In 2017, using the phrase “alternative” to describe music is, as best, vague (and at worst, totally useless). Considering that pop has gone alt and alt isn’t even that edgy anymore, alternative has been sandwiched in with “indie” as a catchall for anything that isn’t on the techno or cock rock spectrum. And so when Sirius XM Radio booked their nationwide “Alt Nation’s Advanced Placement” tour, the title inferred that musically, anything goes. White-boy reggae, however, still came as a bit of a shocker when Coast Modern stepped onstage at Brighton Music Hall last night (April 12).
“I’m chilling on the sofa/I don’t wanna yoga/I don’t want to life right now” encapsulates the entire experience rather succinctly on “Guru.”
Coast Modern, despite being a punny play on “post-modern,” has no such academically philosophical connotations. Rather, Coast Modern is “Hollister: The band,” overflowing with allusions to the promised land of California and the bliss of summer and a full rolling tray. With six songs in their catalogue — all released separately as singles over the past two years — there’s little room for repetition, yet all the songs carry the same languid beach-bum mantras. Their newest song, “Pocket Full of No,” doesn’t deviate from their carefree stoner norm.

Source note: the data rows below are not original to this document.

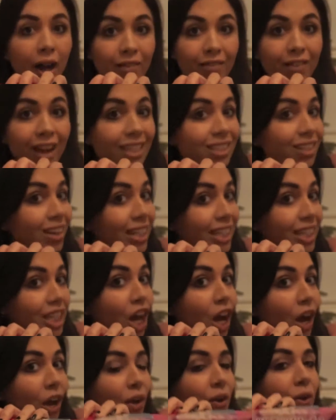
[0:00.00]
in fact I
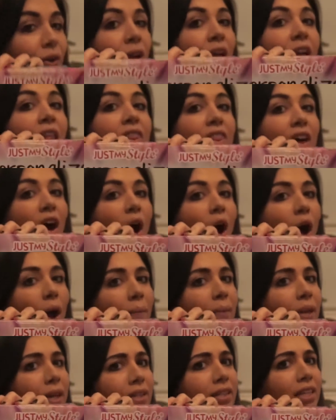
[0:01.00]
know,
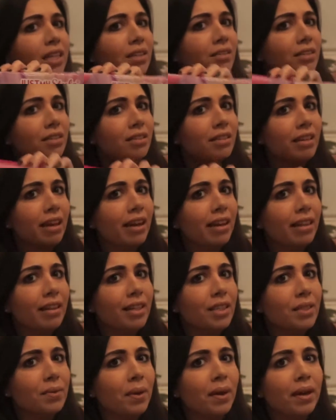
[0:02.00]
I'm going to live to regret
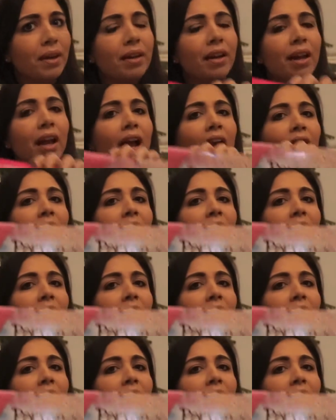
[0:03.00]
this one.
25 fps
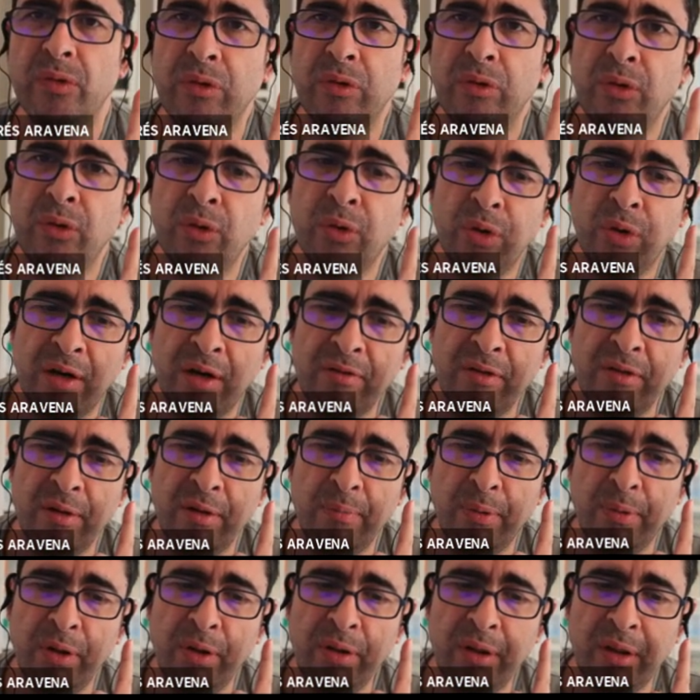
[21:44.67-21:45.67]
you have the
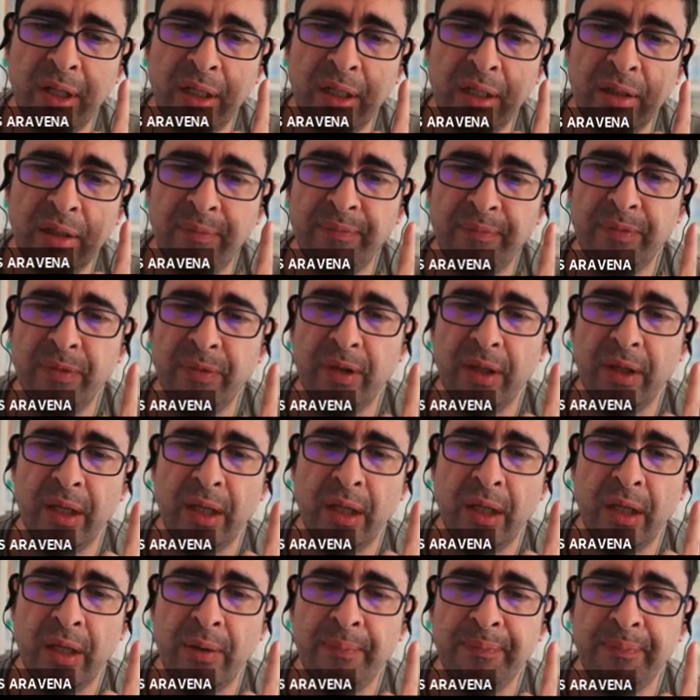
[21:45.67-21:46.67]
point that
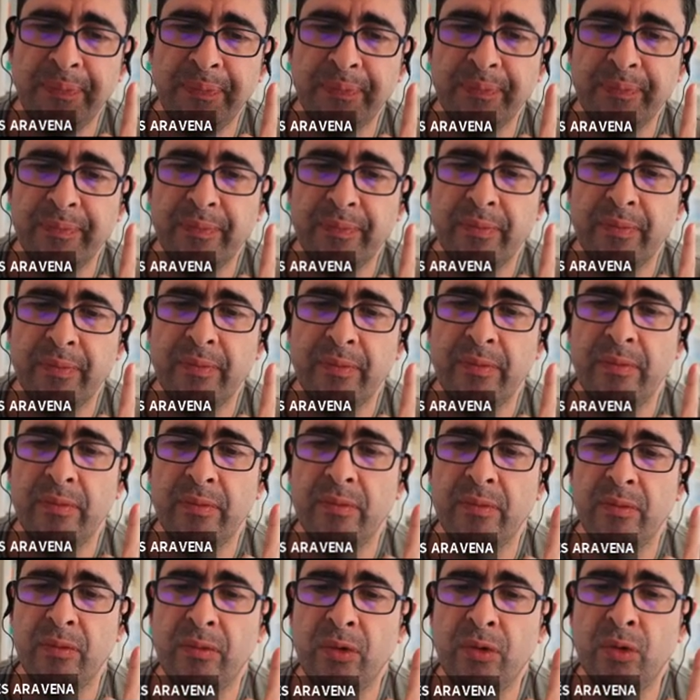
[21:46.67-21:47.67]

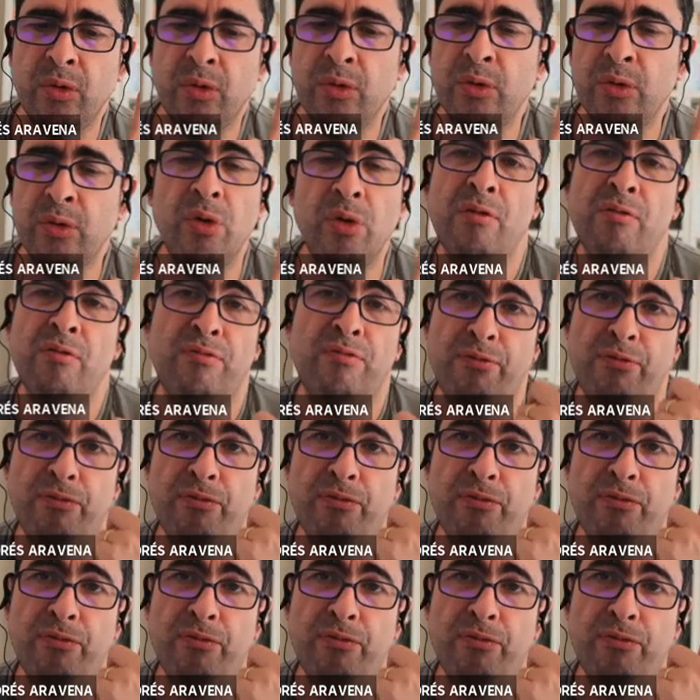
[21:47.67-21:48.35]
you have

The band has accrued a dedicated Boston fanbase, perhaps from their buzzy tunes, or perhaps from fetishizing the California lifestyle, something the East Coast can never quite wrap its frostbitten head around. It’s like when your prepubescent 12-year-old self wandered into Hollister in the dead of winter to see the store’s live stream of Huntington Beach and thought, “huh, I wonder what’s it’s like to live in a world without snowpocalypses.”
In the past year, the Los Angeles outfit has been dotting the fine print of festival lineups, and for good reason; They’re the signature party band that knows how to hit the sweet spots of a crowd to warm it up. Admittedly, if audience members aren’t D.R.A.M. fans, they probably can’t tell that the band’s reggae-esque rendition of “Cute” is a cover.
“She’s lighting candles on the mantle/It’s a shrine to my ego,” singer Coleman Trapp boasts on “Comb My Hair,” which he follows up with “swingin’ from vines/Eatin’ lemons and limes” to create the ultimate conceited tropical fantasy.
With lines like “Get my diet up/No more eating bacon,” taking Coast Modern seriously is a bit of a reach, although in their defense, being stoic intellectuals was probably never their intention.